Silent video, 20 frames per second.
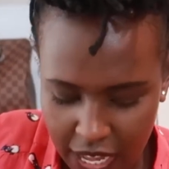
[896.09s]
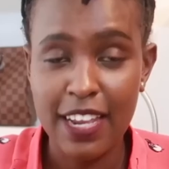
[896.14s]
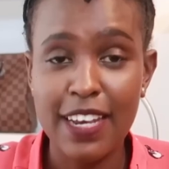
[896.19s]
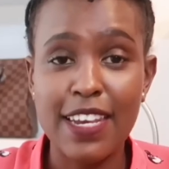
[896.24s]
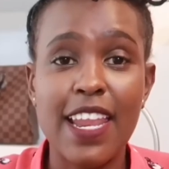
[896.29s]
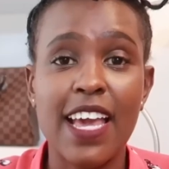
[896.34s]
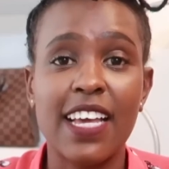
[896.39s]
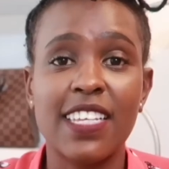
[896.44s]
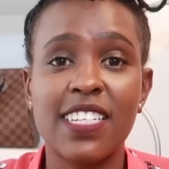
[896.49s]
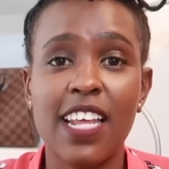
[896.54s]

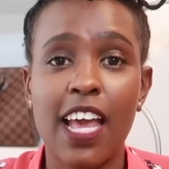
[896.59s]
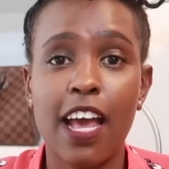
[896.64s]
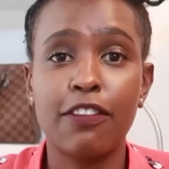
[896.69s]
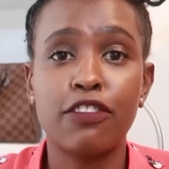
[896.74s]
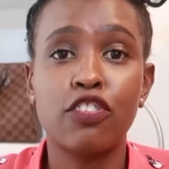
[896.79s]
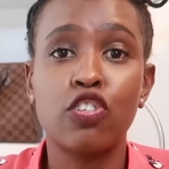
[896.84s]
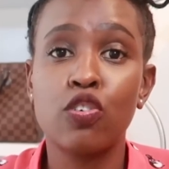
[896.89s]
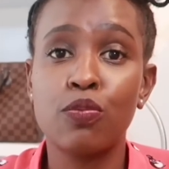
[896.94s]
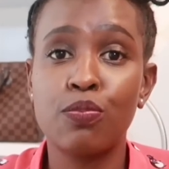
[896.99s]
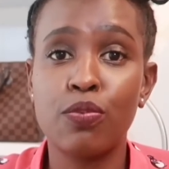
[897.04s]
Next, I
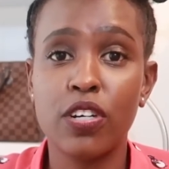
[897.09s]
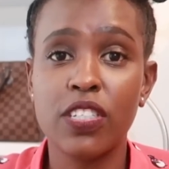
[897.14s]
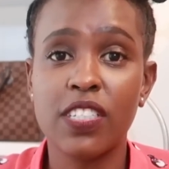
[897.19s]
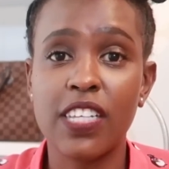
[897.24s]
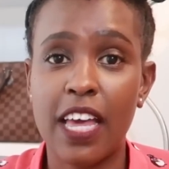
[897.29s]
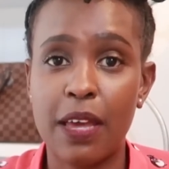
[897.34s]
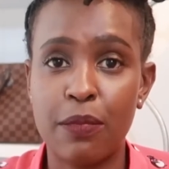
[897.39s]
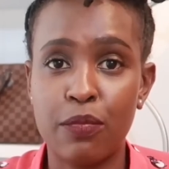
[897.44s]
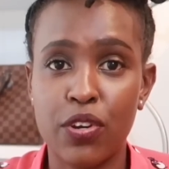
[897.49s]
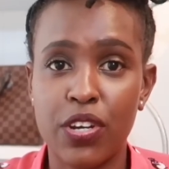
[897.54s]
have 2 books
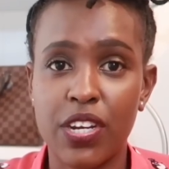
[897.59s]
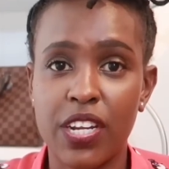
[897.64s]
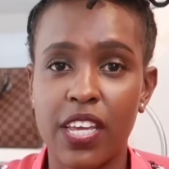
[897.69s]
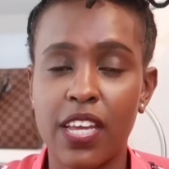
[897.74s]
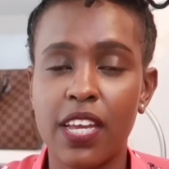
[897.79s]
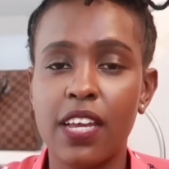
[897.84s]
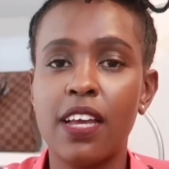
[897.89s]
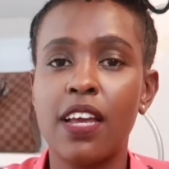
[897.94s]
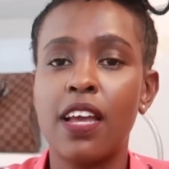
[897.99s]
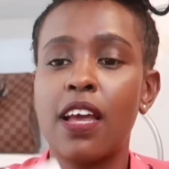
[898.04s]
I'm
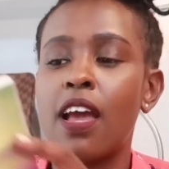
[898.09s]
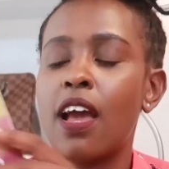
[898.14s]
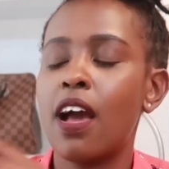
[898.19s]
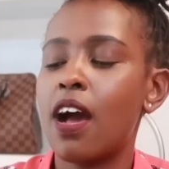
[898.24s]
reading.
┄┄┄┄┄┄┄┄┄┄┄┄┄┄┄┄┄┄┄┄
## THE PROBLEM
Please output every entry above exactly, without the pictures.

## TASK ANSWER
Silent video, 20 frames per second.
[896.09s]
[896.14s]
[896.19s]
[896.24s]
[896.29s]
[896.34s]
[896.39s]
[896.44s]
[896.49s]
[896.54s]

[896.59s]
[896.64s]
[896.69s]
[896.74s]
[896.79s]
[896.84s]
[896.89s]
[896.94s]
[896.99s]
[897.04s]
Next, I
[897.09s]
[897.14s]
[897.19s]
[897.24s]
[897.29s]
[897.34s]
[897.39s]
[897.44s]
[897.49s]
[897.54s]
have 2 books
[897.59s]
[897.64s]
[897.69s]
[897.74s]
[897.79s]
[897.84s]
[897.89s]
[897.94s]
[897.99s]
[898.04s]
I'm
[898.09s]
[898.14s]
[898.19s]
[898.24s]
reading.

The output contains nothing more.